# Aim of the task
Should an entry contain an image, leave the image out and repeat the entry's text exactly.

# Dataset entries

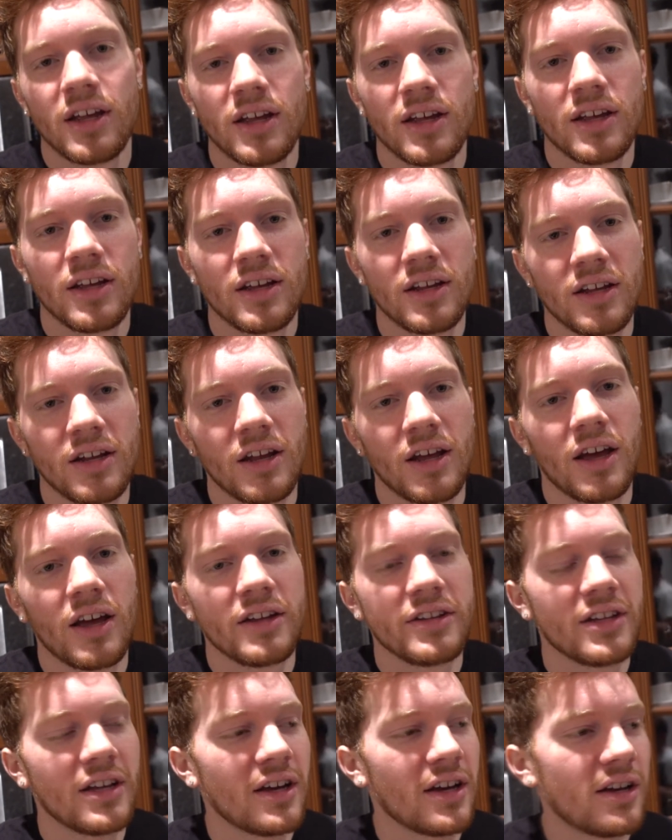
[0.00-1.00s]
And uh,
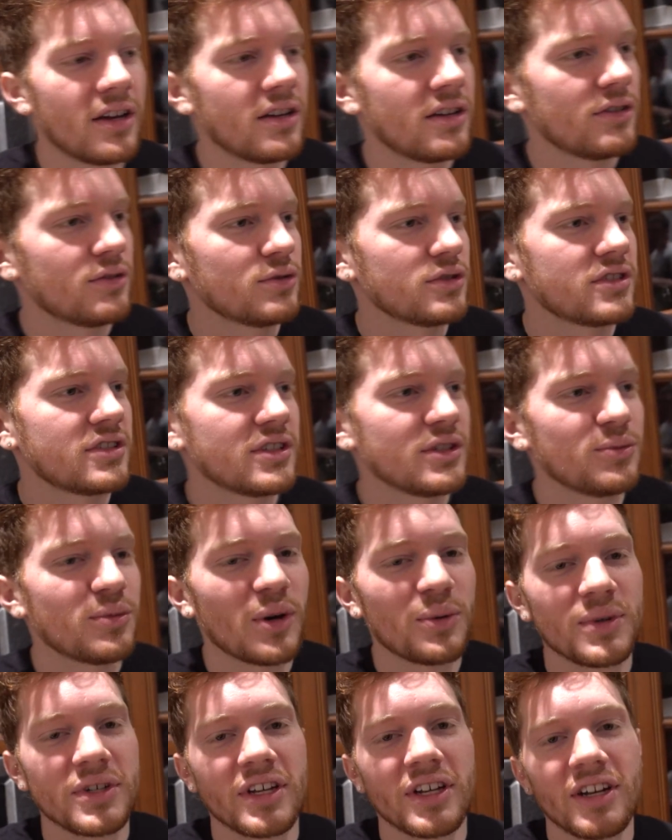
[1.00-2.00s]
yeah, let's see
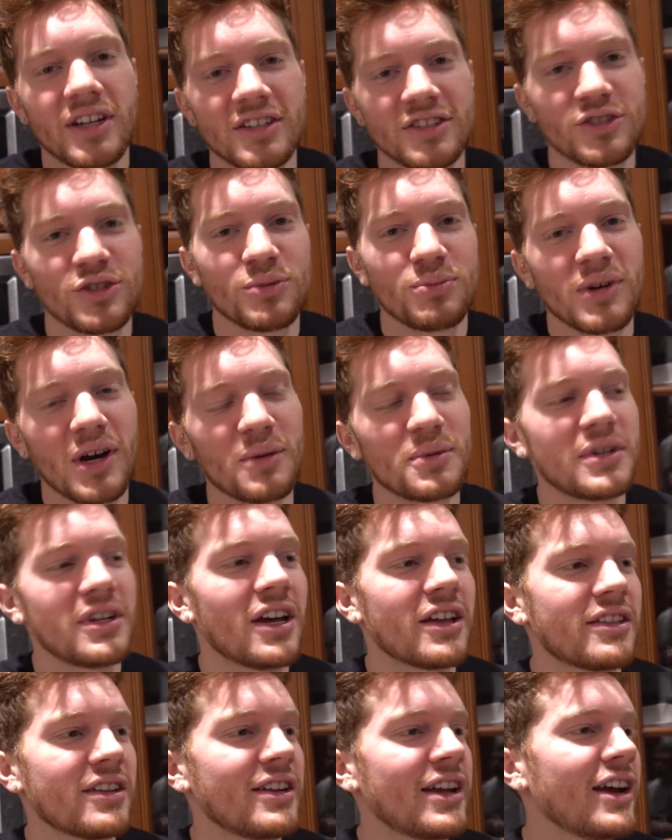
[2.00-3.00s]
what we get into. Probably dude,
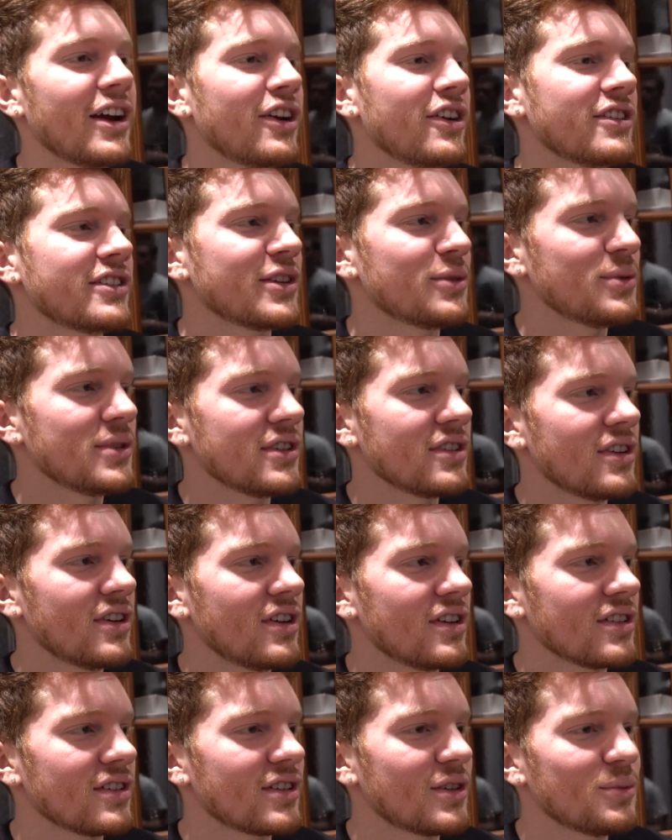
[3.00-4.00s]
nothing. Aaron, can
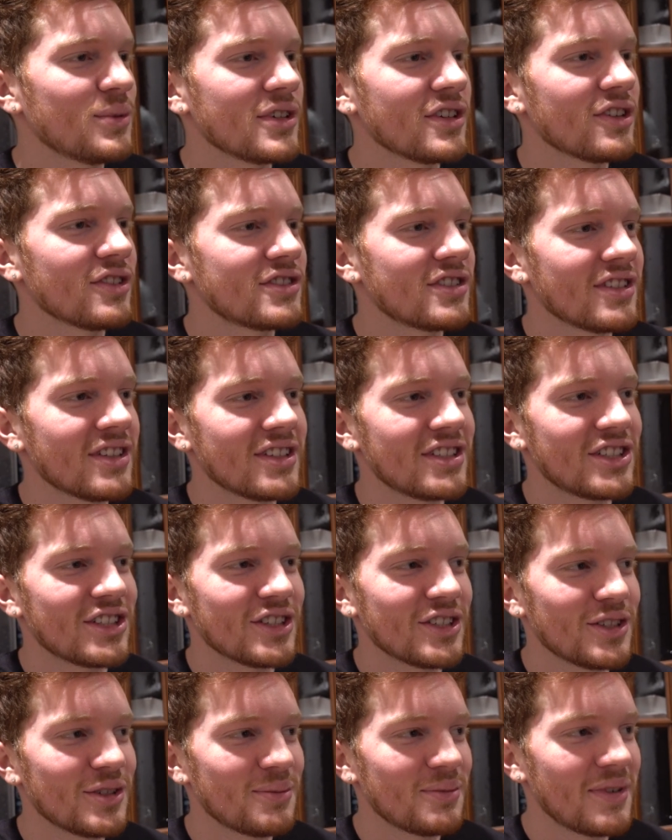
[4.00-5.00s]
we, can we go to the
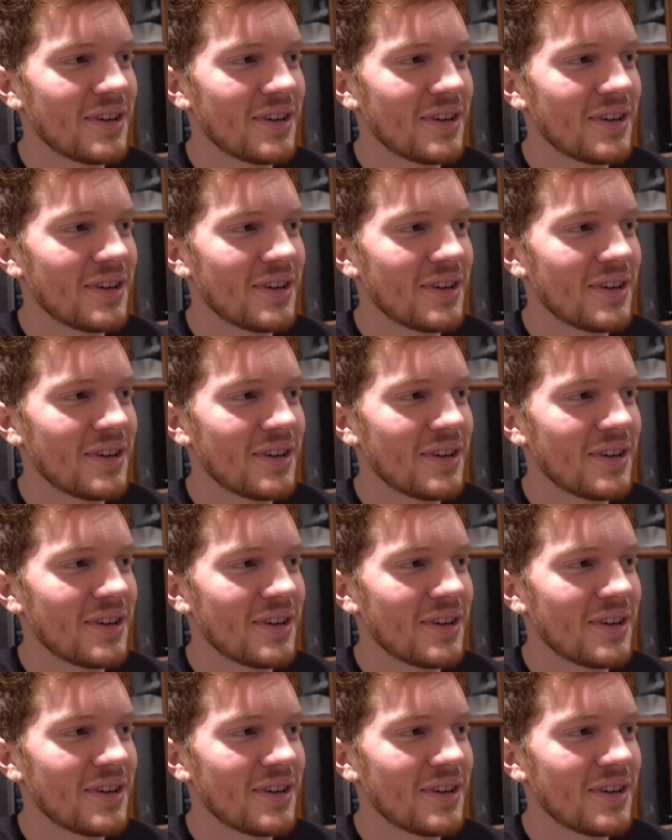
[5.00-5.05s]
gym?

# Answer space
[0.00-1.00s]
And uh,
[1.00-2.00s]
yeah, let's see
[2.00-3.00s]
what we get into. Probably dude,
[3.00-4.00s]
nothing. Aaron, can
[4.00-5.00s]
we, can we go to the
[5.00-5.05s]
gym?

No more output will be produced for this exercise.